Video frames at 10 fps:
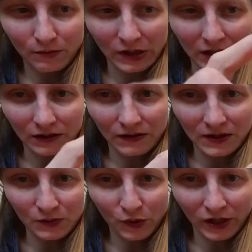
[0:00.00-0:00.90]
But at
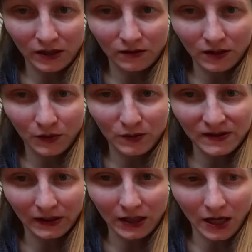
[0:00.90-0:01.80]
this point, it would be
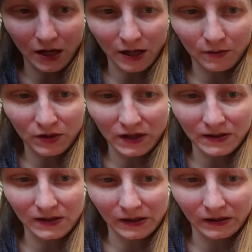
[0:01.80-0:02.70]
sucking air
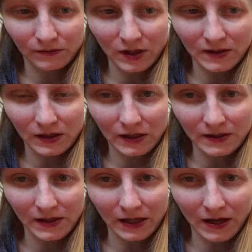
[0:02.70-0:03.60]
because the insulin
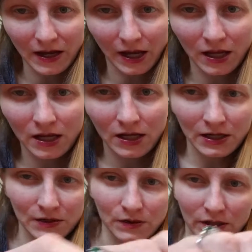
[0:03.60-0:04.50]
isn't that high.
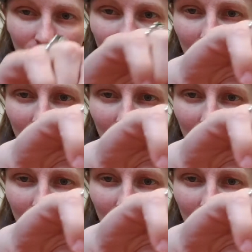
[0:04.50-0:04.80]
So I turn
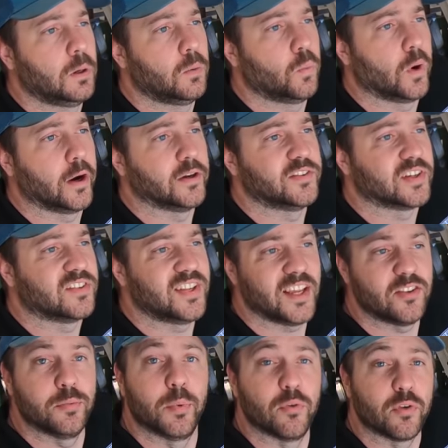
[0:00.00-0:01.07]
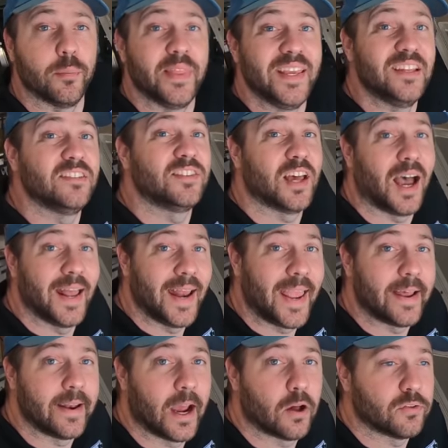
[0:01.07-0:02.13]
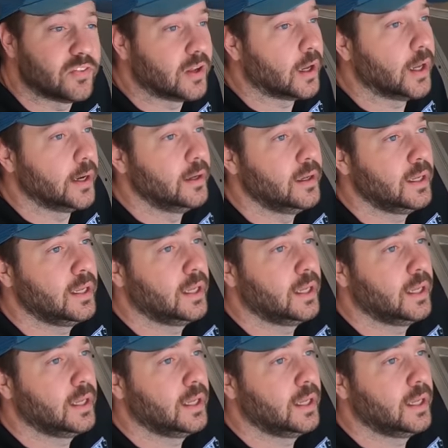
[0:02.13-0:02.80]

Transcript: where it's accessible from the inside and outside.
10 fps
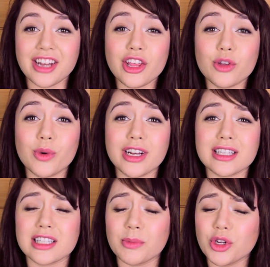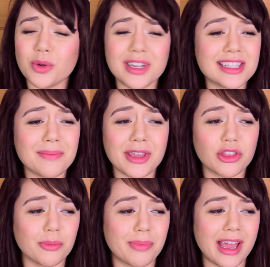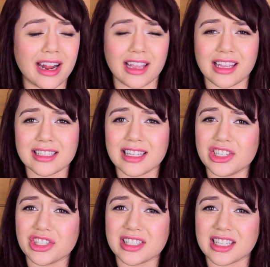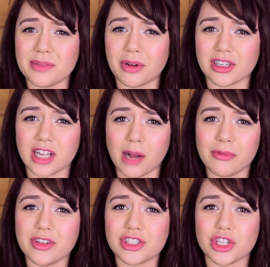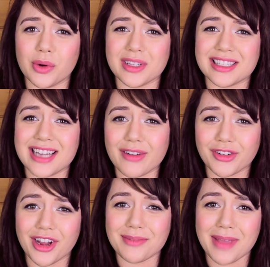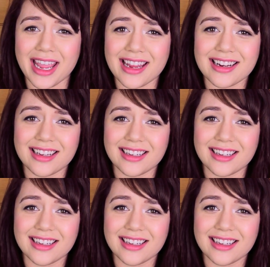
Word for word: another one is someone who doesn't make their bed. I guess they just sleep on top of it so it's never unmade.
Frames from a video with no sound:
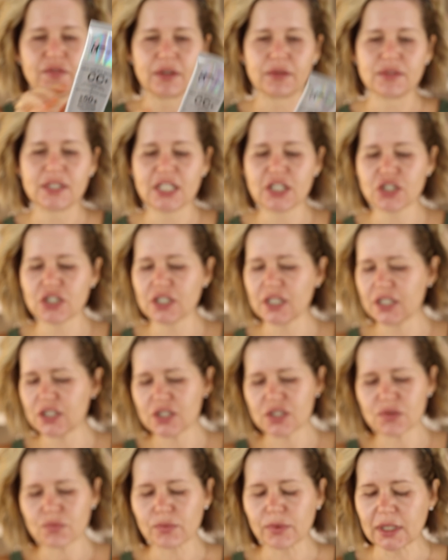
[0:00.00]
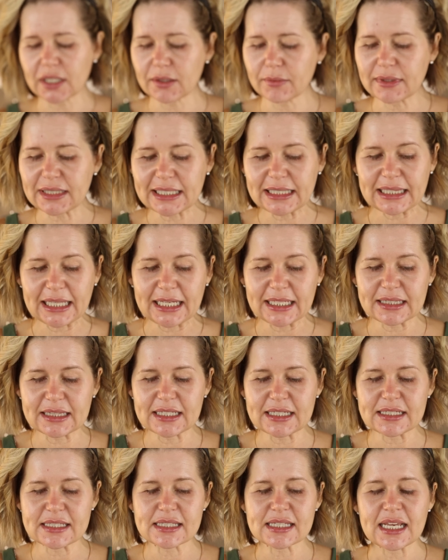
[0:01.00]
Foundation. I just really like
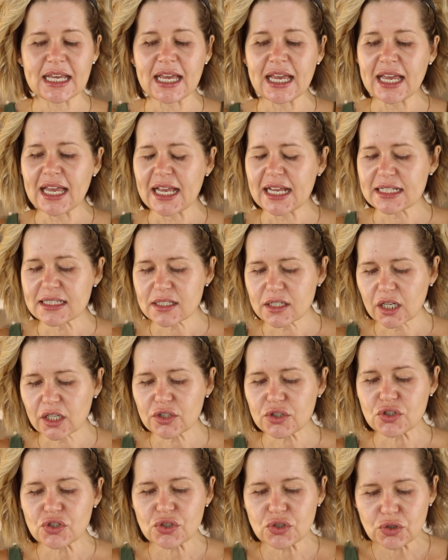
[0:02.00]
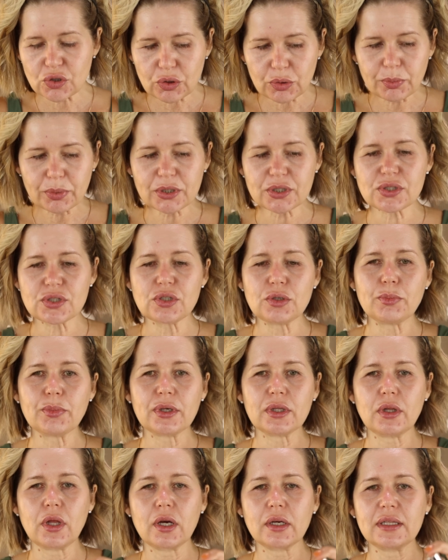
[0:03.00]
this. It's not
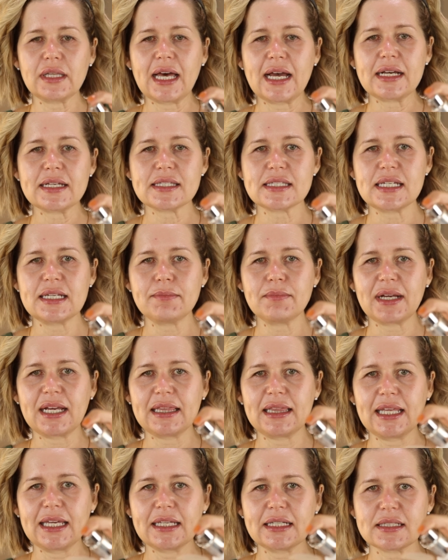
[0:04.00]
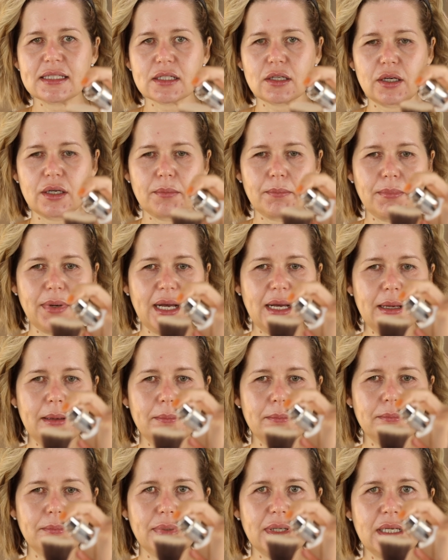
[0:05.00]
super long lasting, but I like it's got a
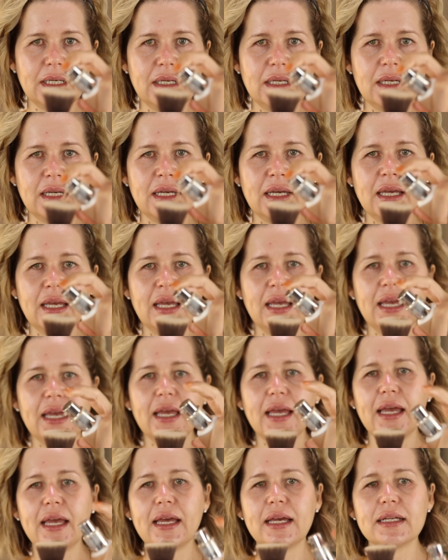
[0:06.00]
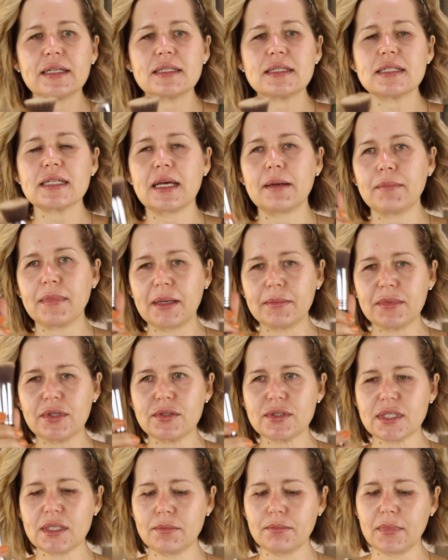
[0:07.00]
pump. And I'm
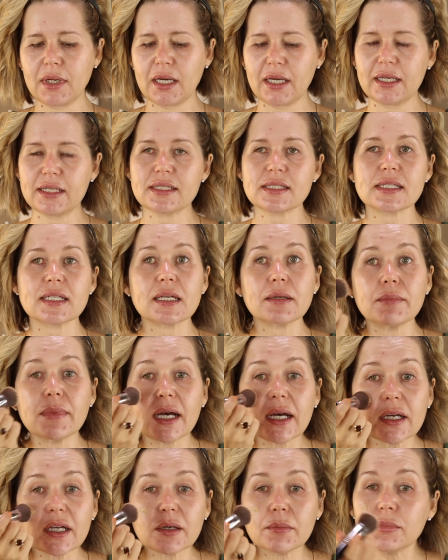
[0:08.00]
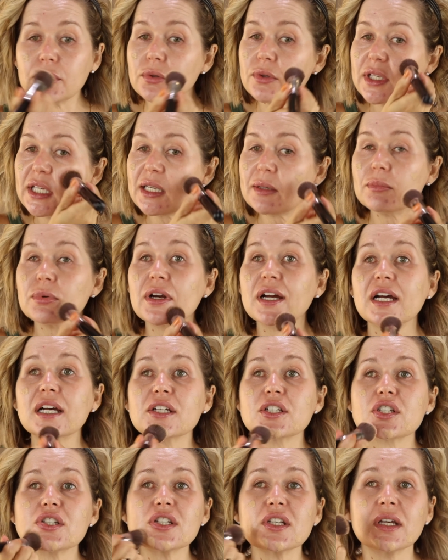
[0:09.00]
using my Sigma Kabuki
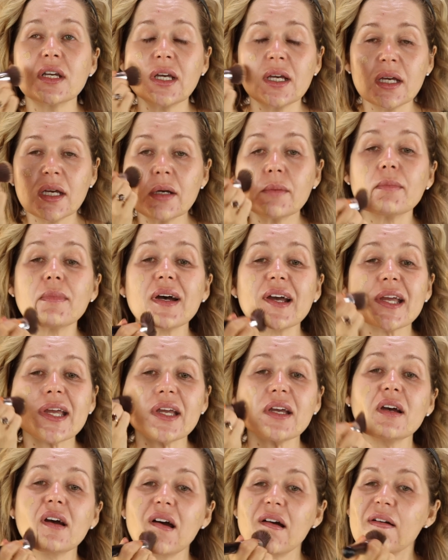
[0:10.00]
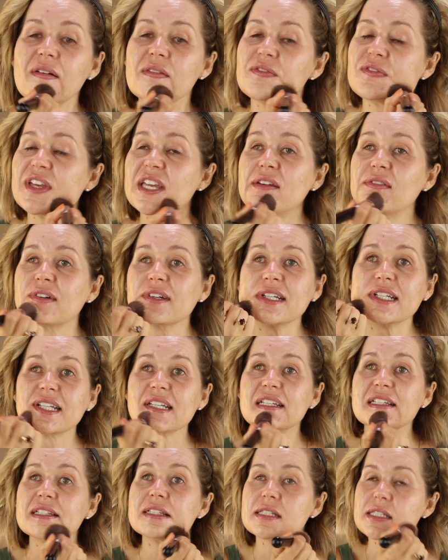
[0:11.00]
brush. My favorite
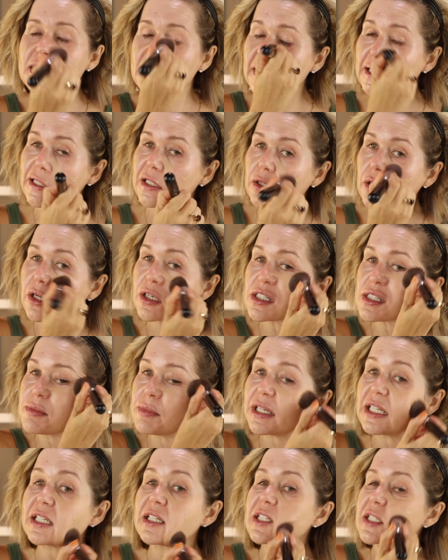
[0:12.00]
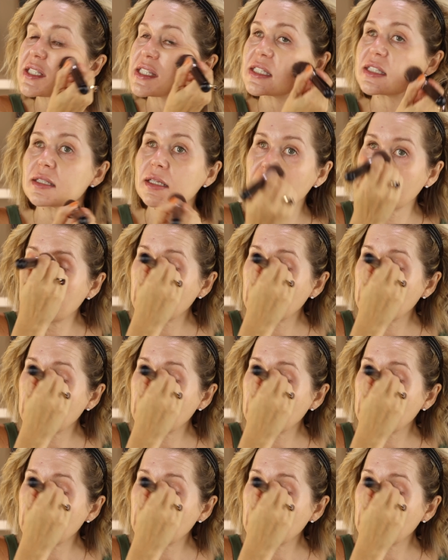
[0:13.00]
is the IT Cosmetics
###
▶ [DESCRIPTION OF THE TASK]:
Quote the entries above word for word. Leave the images out.

▶ [FINISHED TASK]:
Video frames at 10 fps:
[0:00.00-0:00.90]
But at
[0:00.90-0:01.80]
this point, it would be
[0:01.80-0:02.70]
sucking air
[0:02.70-0:03.60]
because the insulin
[0:03.60-0:04.50]
isn't that high.
[0:04.50-0:04.80]
So I turn
[0:00.00-0:01.07]
[0:01.07-0:02.13]
[0:02.13-0:02.80]

Transcript: where it's accessible from the inside and outside.
10 fps
Word for word: another one is someone who doesn't make their bed. I guess they just sleep on top of it so it's never unmade.
Frames from a video with no sound:
[0:00.00]
[0:01.00]
Foundation. I just really like
[0:02.00]
[0:03.00]
this. It's not
[0:04.00]
[0:05.00]
super long lasting, but I like it's got a
[0:06.00]
[0:07.00]
pump. And I'm
[0:08.00]
[0:09.00]
using my Sigma Kabuki
[0:10.00]
[0:11.00]
brush. My favorite
[0:12.00]
[0:13.00]
is the IT Cosmetics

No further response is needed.